Poll: how Greeks feel about the revolution of 1821

The revolution of 1821 is a common landmark that unites all Greeks, regardless of worldview, political position, level of education and age, according to a report from a nationwide poll KEFIM.

Rthe revolution of 1821 became a common point of reference for all Greeks, these are the conclusions of the third and last nationwide survey ΚΕΦίΜ“How the Greeks See the Revolution of 1821”.

The first part of the survey, designed to identify and record the perception of the revolution in modern Greek society as a whole, as well as in the individual groups that make it up, was conducted in 2019, the second in 2020, and the third in November and December 2021.
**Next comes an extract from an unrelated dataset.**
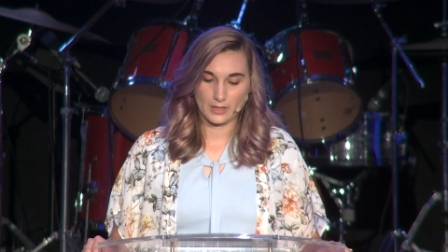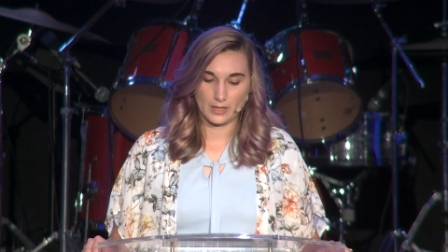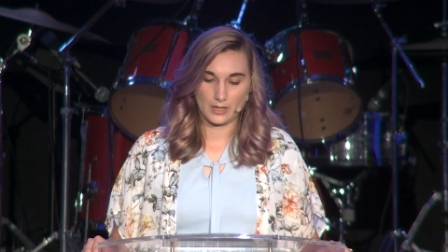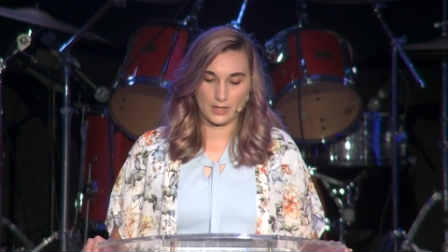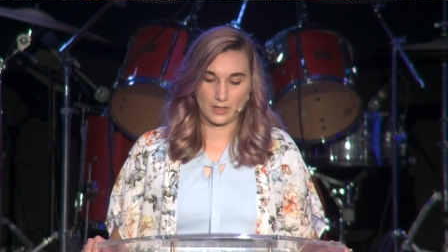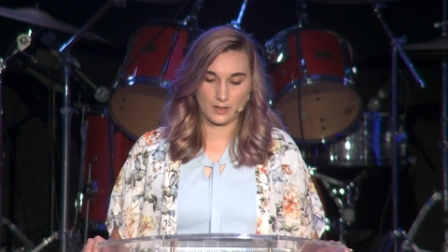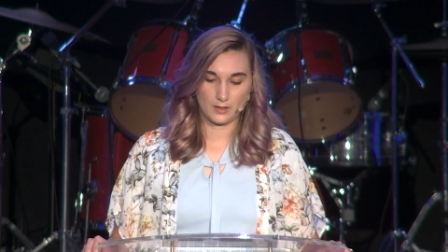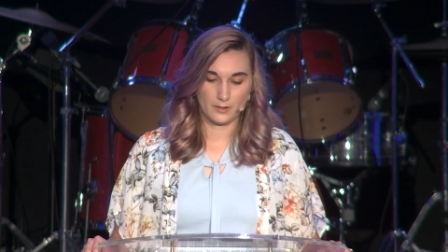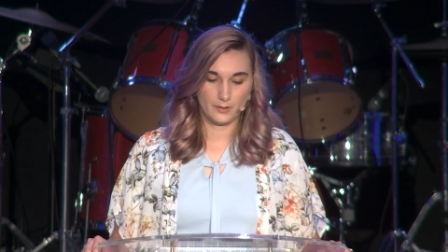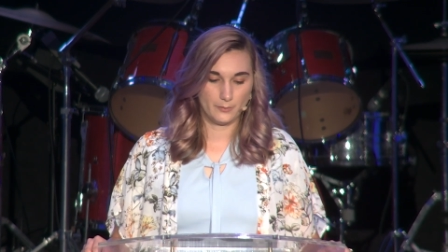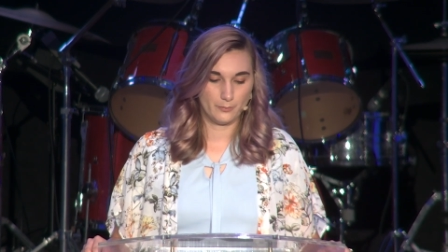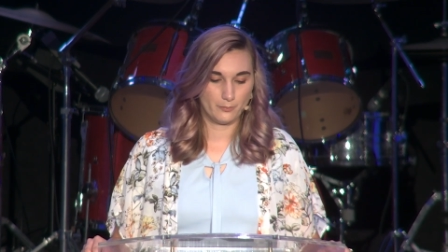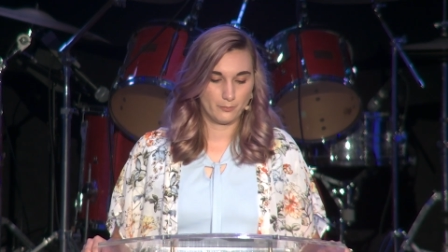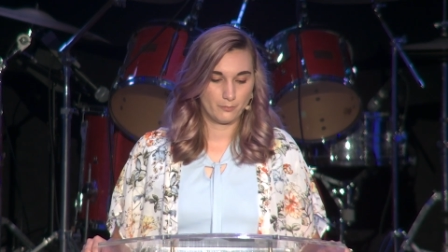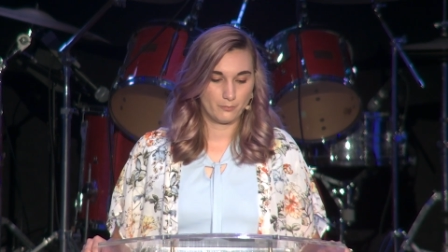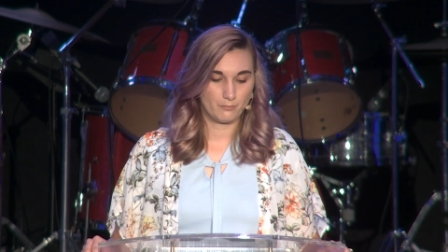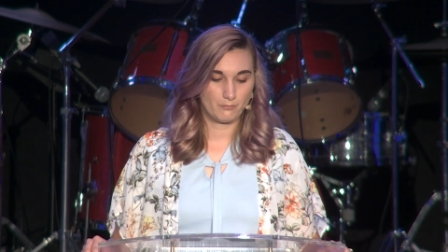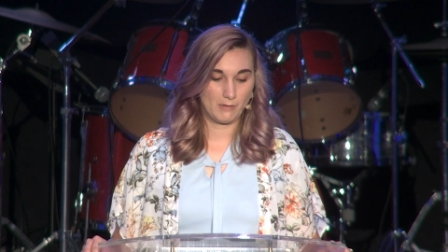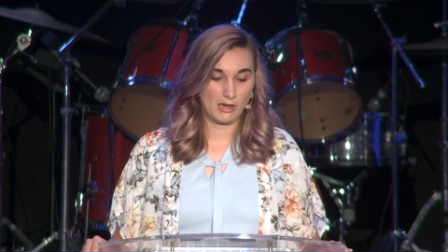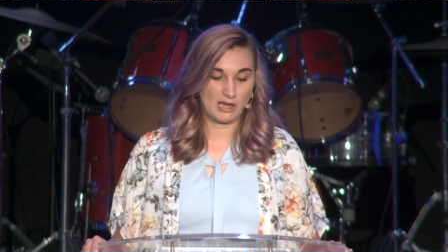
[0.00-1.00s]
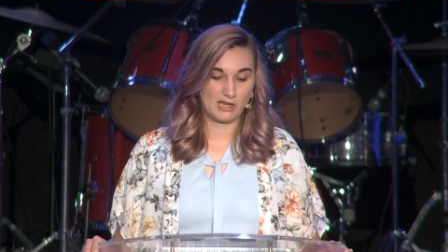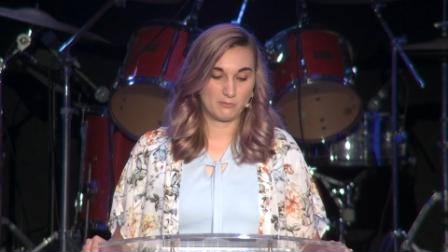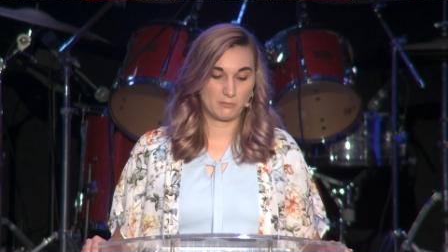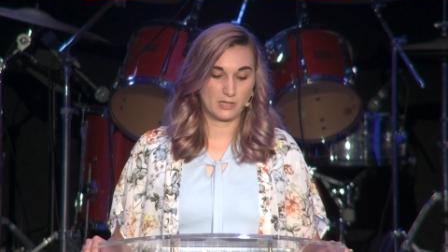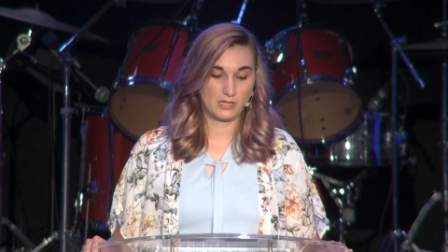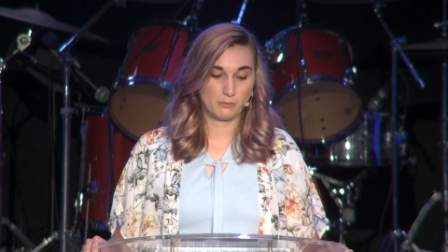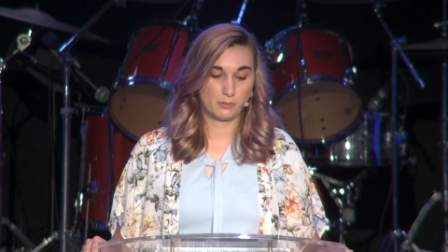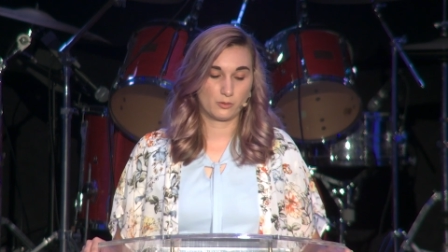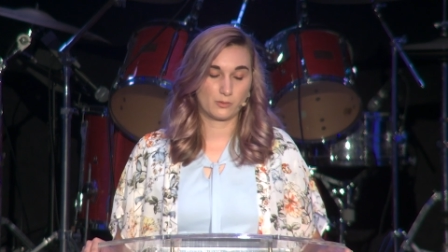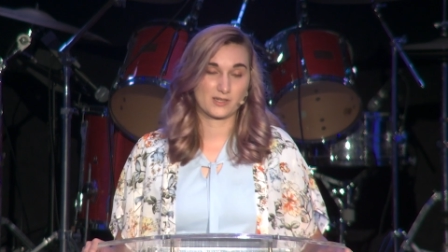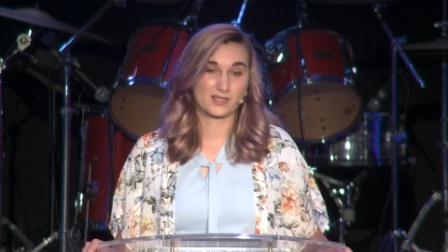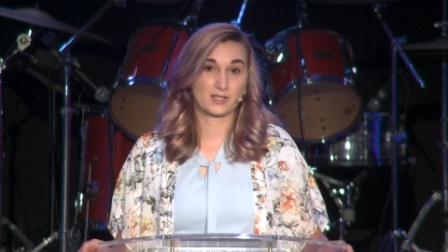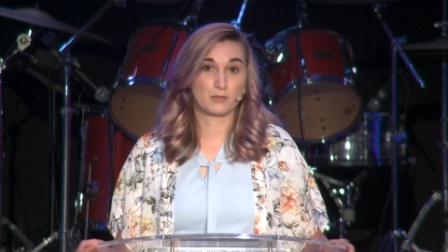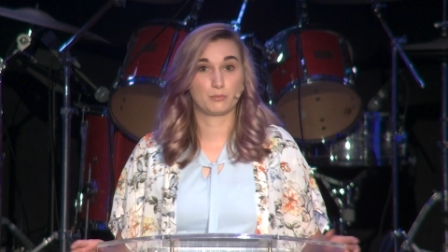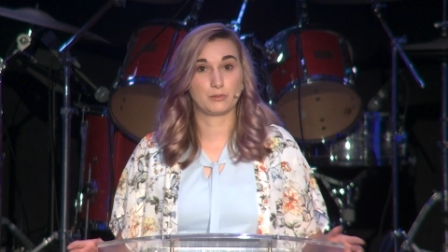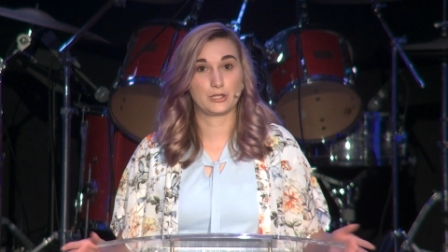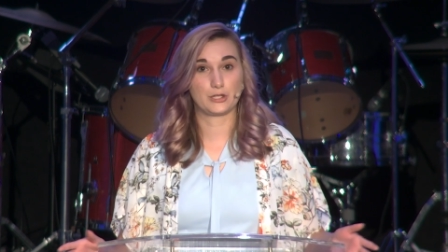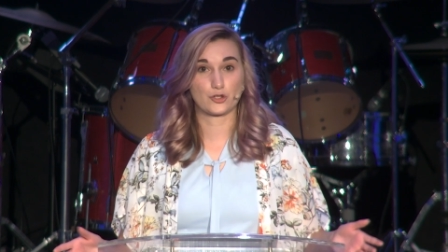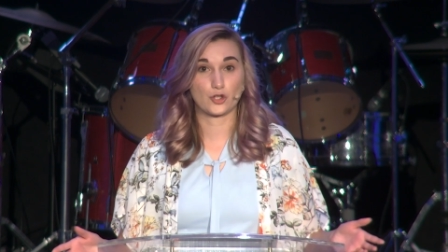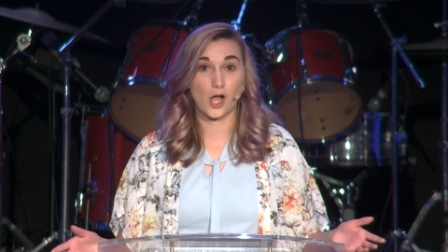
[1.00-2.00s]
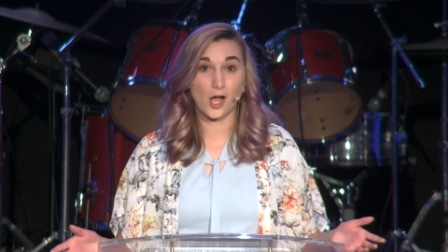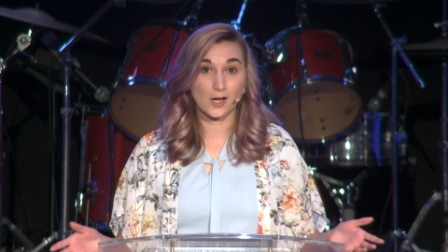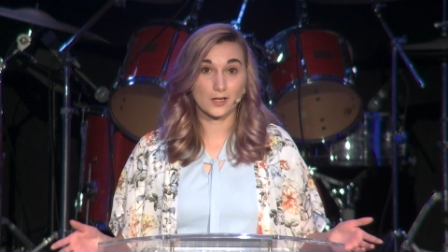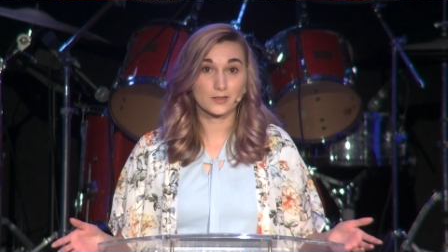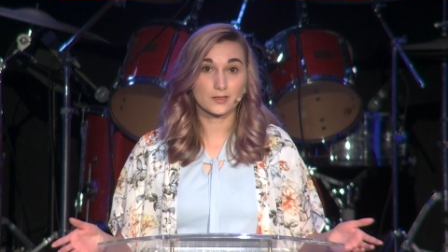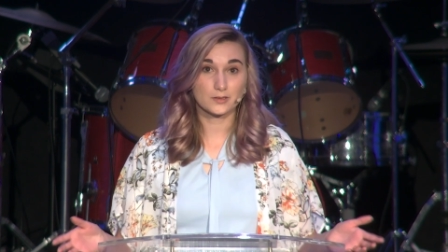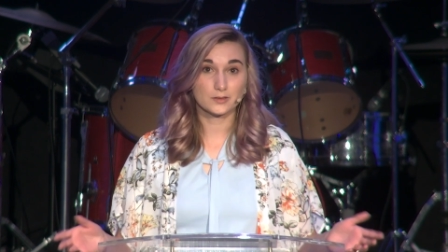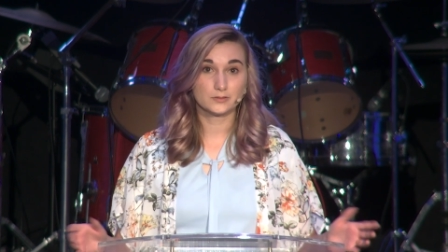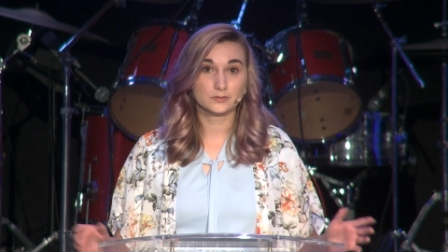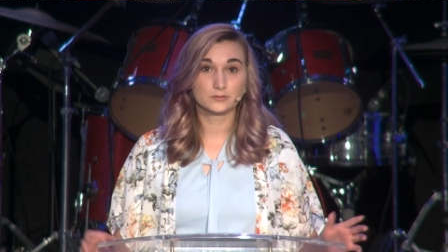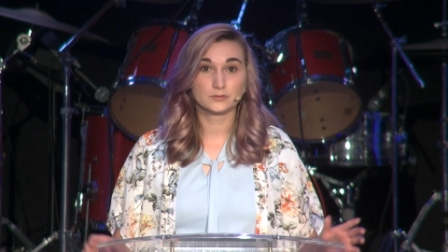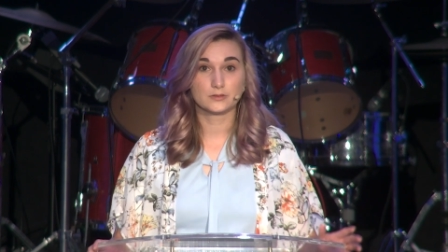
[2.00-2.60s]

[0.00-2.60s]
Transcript: Um, and people were simply shocked.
When comparing recent data with previous years, there are small but noticeable differences in how public opinion perceives the faces and events of those years, as well as in the knowledge that it has about the historical events of that time. The main, as mentioned above, the conclusion of the study, conducted on behalf of ΚΕΦίΜ by MARC, is that the revolution of 1821 is a common starting point that unites all Greeks, regardless of worldview and political position.

Common Answers:

The national character of the revolution (91.2%).

Confession Kolokotronis, Karaiskakis And Bubulins the most important heroes.

The positive contribution of the Filiki Eteria Society ( Φιλικής Εταιρείας ) (90%), phylhellenes (Φιλελλήνων) (84.4%) and island politicians (83.8%) in the outcome of the revolution.

On the contrary, public opinion remained divided as to the role of the great powers at the end of the Greek Revolution.

38.9% of Greeks believe that Russia has made the most positive contribution*, followed by France (20.7%) and the UK (19.7%).

In relation to the 2019 survey, Russia and Austria show a trend towards decreasewhile the UK and France to growth. Four out of ten citizens agree on the positive role of foreign loans, and three out of ten – on the negative one. Also, 58% consider the military successes of the revolutionaries to be the decisive reason for the positive outcome of the revolution, and 34% – the intervention of the great powers.

Of particular interest are the respondents’ answers about the liberal dimension of the revolution, as they show a significant increase compared to the first part of the survey (2019). Thus, the liberal nature of the revolution is now in second place after the national one, and 58.4% recognize it compared to 52.9% in 2019. The number of those who recognize the democratic character also increased: from 40.8% to 46.2%.

However, the results of the survey also highlight the need for more in-depth reporting on the historical events of the revolution. Significantly, public opinion is still divided over whether the revolution has begun. March 25 in the Holy Lavra or March 17 in Mani. At the same time, only one in ten believes that their fellow citizens know its history well.

Finally, half of Greeks say they read and learned more about 1821 during 2021, with TV shows (28.4%), books (18.6%) and the internet (16.9%) being the main sources of information.

*A few more years of active anti-Russian propaganda, and this percentage will fall by half.